Read With Karla: How the other half eats

7/2/2024

 
Karla Hagemeister, Executive Director
​
I am an avid reader in my “spare” time, often juggling two or three books at once- I like a little variety of content depending on how much brain space is available. While my fiction diet covers a wide range of content, my nonfiction tends to center around issues that are close to my heart- public policy, leading a nonprofit organization, and food insecurity. Fortunately, there is a lot of overlap in these areas, and I find golden nuggets in almost everything I read.
​
I finished How the Other Half Eats-The Untold Story of Food and Inequality in America by Priya Fielding-Singh, PhD over the weekend. The content of Dr. Fielding-Singh’s book comes from research she conducted as a doctoral student at Stanford University. She interviewed seventy-five families and observed four additional families in greater depth. 
Picture
​The families comprised an incredibly diverse tapestry, with the only commonality in selection being that they had at least one teenager, a stage where parents lose some control over their child’s choices, living in the home. She wanted to understand their relationship with food- what they fed their children, how they did it, why they made the choices they made. She wrote from a place of empathy, free from judgement, which allowed parents (mostly moms, but a few dads) to be vulnerable about one of the most fundamental and often complicated jobs of parenting- feeding your children.

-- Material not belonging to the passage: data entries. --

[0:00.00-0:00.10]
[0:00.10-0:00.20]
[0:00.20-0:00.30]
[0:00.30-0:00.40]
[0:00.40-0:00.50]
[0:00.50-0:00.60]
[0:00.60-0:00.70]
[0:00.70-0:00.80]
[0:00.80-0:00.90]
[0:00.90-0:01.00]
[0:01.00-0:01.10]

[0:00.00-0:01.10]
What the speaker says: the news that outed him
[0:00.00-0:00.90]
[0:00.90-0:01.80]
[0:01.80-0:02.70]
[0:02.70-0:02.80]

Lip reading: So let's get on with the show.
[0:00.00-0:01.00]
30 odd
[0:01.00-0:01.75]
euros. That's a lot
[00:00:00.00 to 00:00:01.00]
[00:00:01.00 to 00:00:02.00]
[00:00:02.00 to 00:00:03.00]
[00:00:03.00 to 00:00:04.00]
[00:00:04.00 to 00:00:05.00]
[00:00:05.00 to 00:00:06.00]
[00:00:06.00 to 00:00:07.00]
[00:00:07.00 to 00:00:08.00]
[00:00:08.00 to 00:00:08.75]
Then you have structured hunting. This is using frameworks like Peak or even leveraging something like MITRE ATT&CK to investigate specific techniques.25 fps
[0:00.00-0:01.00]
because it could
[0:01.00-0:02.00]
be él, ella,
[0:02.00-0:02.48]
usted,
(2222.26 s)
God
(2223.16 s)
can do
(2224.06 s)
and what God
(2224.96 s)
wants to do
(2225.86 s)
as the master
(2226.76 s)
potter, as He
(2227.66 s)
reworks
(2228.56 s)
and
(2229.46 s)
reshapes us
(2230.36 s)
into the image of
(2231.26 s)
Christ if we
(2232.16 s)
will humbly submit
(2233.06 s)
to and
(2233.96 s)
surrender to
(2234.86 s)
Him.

Out of many aha-moments, one observation in particular rose to the top. Never will there be a conversation about food insecurity that does not start with access. Increasing access to healthy food choices is obvious, and critical. But seen through the lens of Flint Hills Breadbasket today, another piece of the equation is equally important. Time. Time is a resource that most of us lack, with many feeling like an overscheduled mess most days.

But take a moment to think about time as a tangible, limited resource. What is your tolerance for time invested in grocery shopping? Are you still ordering online and picking up? Is it a family affair? Is it a solo escape while the rest of the family is otherwise occupied? Whatever amount of time you are spending to secure food for your family each week, I am almost certain that it is less time (and less complicated) than most of our guests. The Breadbasket is currently open for 2.5 hours four mornings and 4.5 hours one afternoon each week. Each day we are open, there are at least twenty or more people waiting outside an hour before we open. There is space for three, maybe four people to shop in The Market at a time. These two issues come together to mean that a weekly visit to the Breadbasket for much needed food can easily take over 90 minutes.

Our guests are expending considerable time and effort to secure the most basic essentials to feed their family. Could you tolerate that time commitment? How frustrated would you be by the end of that trip? How many ways would run through your head of how you could have better spent that time? Would you feel respected and valued? I wouldn’t.

Moving to a new location that has four times the dedicated space for shopping will return time to our guests. Shopping in The Market will look and feel like an uneventful trip to the store, as it should. Without a long wait in tight quarters at all extremes of Kansas weather, a visit to the Breadbasket will rise in value for everyone- guests, volunteers, and staff alike. Creating a physical space that reflects our value for human dignity and develops our ability to build community is an opportunity that cannot be missed.
​
The book is available at the Manhattan Public Library or for loan from our own shelf of relevant and compelling books.